WHAT YOU ARE ASKED TO DO
Go through the data from its first line and retype each line, stopping once the line containing "[00:08:43.05]" has been retyped.

---- RECORDS PROVIDED

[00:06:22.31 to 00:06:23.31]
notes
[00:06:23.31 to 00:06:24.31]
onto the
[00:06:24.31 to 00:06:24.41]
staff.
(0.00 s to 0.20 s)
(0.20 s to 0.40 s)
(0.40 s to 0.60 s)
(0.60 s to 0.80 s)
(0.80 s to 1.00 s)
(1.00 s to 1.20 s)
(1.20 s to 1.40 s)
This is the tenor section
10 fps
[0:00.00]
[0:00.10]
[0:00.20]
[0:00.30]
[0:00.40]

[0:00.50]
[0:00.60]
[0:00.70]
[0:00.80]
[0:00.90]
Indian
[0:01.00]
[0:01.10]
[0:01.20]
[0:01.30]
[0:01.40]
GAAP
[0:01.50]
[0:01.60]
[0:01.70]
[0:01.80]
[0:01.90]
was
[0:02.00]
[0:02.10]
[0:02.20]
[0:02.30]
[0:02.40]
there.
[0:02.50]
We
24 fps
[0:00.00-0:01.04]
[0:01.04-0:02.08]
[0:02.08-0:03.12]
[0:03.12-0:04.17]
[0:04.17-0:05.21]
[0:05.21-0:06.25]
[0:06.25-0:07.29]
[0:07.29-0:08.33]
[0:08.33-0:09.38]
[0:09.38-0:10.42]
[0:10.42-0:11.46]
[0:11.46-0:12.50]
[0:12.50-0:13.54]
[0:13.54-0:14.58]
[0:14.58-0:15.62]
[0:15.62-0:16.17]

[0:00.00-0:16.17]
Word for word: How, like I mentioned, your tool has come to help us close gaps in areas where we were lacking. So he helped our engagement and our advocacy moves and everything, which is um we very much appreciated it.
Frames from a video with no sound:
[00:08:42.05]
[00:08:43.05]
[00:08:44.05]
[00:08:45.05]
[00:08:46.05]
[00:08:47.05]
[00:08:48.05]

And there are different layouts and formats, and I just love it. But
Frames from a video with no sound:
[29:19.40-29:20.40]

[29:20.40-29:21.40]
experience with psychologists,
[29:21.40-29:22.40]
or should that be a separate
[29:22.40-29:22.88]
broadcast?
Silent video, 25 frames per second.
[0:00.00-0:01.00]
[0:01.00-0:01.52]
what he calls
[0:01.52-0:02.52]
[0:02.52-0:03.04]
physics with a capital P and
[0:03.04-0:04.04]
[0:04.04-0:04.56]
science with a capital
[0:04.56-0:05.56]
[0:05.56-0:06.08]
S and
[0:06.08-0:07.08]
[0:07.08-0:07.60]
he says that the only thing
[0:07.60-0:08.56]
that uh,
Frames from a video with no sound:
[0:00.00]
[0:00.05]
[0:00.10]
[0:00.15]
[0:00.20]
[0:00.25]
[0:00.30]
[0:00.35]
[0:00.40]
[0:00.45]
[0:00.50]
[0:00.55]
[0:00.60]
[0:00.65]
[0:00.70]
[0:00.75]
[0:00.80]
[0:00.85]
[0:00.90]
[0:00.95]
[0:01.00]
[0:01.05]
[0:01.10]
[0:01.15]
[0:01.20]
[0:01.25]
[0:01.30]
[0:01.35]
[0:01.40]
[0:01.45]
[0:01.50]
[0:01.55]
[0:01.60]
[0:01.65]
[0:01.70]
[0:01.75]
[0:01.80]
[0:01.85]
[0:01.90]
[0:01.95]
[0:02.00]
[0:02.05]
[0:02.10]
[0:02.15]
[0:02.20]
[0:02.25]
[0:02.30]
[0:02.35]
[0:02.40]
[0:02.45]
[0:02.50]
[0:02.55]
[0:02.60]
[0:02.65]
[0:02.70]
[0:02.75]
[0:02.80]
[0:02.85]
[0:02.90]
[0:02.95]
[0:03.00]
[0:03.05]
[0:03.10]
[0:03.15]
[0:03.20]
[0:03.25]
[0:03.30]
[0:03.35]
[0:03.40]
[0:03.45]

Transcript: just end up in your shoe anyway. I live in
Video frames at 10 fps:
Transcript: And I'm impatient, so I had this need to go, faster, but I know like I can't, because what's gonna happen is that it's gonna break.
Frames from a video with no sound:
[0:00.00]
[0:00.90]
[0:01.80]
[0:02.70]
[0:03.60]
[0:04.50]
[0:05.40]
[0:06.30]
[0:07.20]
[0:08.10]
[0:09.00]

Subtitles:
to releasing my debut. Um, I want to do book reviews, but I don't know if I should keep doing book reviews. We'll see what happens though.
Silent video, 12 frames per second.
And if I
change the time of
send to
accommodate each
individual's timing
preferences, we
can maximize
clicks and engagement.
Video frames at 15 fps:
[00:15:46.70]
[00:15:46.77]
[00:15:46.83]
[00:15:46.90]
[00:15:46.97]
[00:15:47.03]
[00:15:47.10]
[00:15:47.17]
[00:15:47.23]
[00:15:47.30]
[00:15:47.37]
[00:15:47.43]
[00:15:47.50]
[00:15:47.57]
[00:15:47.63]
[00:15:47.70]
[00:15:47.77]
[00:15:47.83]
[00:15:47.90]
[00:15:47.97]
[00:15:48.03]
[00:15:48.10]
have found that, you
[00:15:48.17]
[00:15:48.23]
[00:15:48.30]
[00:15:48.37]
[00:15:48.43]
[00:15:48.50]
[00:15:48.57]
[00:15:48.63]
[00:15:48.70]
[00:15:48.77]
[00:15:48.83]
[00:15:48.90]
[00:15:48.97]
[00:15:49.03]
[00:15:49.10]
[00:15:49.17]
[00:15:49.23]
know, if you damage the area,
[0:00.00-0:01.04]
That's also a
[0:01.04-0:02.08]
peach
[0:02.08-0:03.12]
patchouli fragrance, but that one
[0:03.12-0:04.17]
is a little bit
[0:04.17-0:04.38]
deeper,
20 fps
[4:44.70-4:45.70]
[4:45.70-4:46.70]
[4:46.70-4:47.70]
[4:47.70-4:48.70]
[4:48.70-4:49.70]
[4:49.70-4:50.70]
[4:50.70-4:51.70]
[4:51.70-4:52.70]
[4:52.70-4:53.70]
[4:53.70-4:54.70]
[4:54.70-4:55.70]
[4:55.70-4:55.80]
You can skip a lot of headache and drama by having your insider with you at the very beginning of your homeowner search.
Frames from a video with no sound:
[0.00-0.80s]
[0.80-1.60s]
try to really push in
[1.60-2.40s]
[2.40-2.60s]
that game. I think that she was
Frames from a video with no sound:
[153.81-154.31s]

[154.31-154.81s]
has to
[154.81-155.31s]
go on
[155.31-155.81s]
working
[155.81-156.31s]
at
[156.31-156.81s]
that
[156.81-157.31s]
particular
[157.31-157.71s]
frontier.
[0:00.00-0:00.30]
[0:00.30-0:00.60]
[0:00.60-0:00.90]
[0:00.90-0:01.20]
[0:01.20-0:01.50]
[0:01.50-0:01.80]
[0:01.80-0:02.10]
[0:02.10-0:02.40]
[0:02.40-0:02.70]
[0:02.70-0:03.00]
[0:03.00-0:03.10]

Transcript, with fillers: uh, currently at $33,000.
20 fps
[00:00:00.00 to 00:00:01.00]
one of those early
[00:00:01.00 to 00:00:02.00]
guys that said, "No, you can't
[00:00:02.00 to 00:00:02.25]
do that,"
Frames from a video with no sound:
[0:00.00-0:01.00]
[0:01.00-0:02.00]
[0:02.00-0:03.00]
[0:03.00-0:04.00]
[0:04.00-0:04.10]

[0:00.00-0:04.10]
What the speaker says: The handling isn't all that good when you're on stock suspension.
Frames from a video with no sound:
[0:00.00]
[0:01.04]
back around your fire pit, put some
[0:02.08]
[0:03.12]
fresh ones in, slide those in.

--------

RESPONSE TO THIS EXERCISE
[00:06:22.31 to 00:06:23.31]
notes
[00:06:23.31 to 00:06:24.31]
onto the
[00:06:24.31 to 00:06:24.41]
staff.
(0.00 s to 0.20 s)
(0.20 s to 0.40 s)
(0.40 s to 0.60 s)
(0.60 s to 0.80 s)
(0.80 s to 1.00 s)
(1.00 s to 1.20 s)
(1.20 s to 1.40 s)
This is the tenor section
10 fps
[0:00.00]
[0:00.10]
[0:00.20]
[0:00.30]
[0:00.40]

[0:00.50]
[0:00.60]
[0:00.70]
[0:00.80]
[0:00.90]
Indian
[0:01.00]
[0:01.10]
[0:01.20]
[0:01.30]
[0:01.40]
GAAP
[0:01.50]
[0:01.60]
[0:01.70]
[0:01.80]
[0:01.90]
was
[0:02.00]
[0:02.10]
[0:02.20]
[0:02.30]
[0:02.40]
there.
[0:02.50]
We
24 fps
[0:00.00-0:01.04]
[0:01.04-0:02.08]
[0:02.08-0:03.12]
[0:03.12-0:04.17]
[0:04.17-0:05.21]
[0:05.21-0:06.25]
[0:06.25-0:07.29]
[0:07.29-0:08.33]
[0:08.33-0:09.38]
[0:09.38-0:10.42]
[0:10.42-0:11.46]
[0:11.46-0:12.50]
[0:12.50-0:13.54]
[0:13.54-0:14.58]
[0:14.58-0:15.62]
[0:15.62-0:16.17]

[0:00.00-0:16.17]
Word for word: How, like I mentioned, your tool has come to help us close gaps in areas where we were lacking. So he helped our engagement and our advocacy moves and everything, which is um we very much appreciated it.
Frames from a video with no sound:
[00:08:42.05]
[00:08:43.05]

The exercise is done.